> _EXERCISE REQUIREMENTS_: Exact reproduction of all the entries is required, without any of their pictures.
#### SUPPLIED ENTRIES
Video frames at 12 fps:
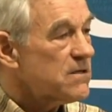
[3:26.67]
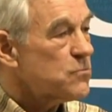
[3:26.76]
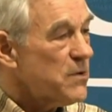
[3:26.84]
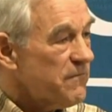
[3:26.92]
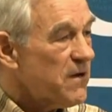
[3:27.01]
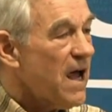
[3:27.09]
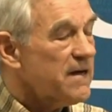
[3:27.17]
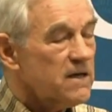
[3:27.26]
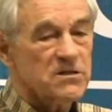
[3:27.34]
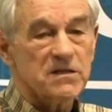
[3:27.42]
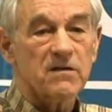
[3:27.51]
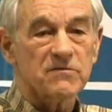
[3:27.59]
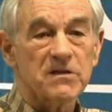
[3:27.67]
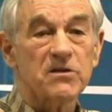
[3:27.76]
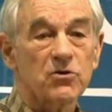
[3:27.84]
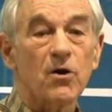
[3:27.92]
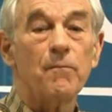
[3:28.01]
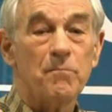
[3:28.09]
we've gotten ourselves
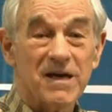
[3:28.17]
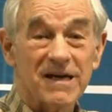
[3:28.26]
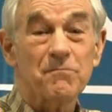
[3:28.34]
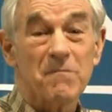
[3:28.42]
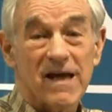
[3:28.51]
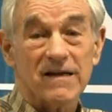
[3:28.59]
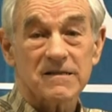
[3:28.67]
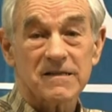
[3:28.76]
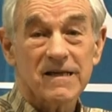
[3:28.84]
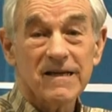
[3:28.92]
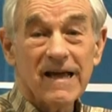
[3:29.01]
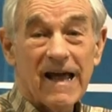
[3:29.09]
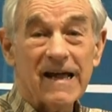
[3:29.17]
into a big mess.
########
> _RESULT OF THE TASK_:
Video frames at 12 fps:
[3:26.67]
[3:26.76]
[3:26.84]
[3:26.92]
[3:27.01]
[3:27.09]
[3:27.17]
[3:27.26]
[3:27.34]
[3:27.42]
[3:27.51]
[3:27.59]
[3:27.67]
[3:27.76]
[3:27.84]
[3:27.92]
[3:28.01]
[3:28.09]
we've gotten ourselves
[3:28.17]
[3:28.26]
[3:28.34]
[3:28.42]
[3:28.51]
[3:28.59]
[3:28.67]
[3:28.76]
[3:28.84]
[3:28.92]
[3:29.01]
[3:29.09]
[3:29.17]
into a big mess.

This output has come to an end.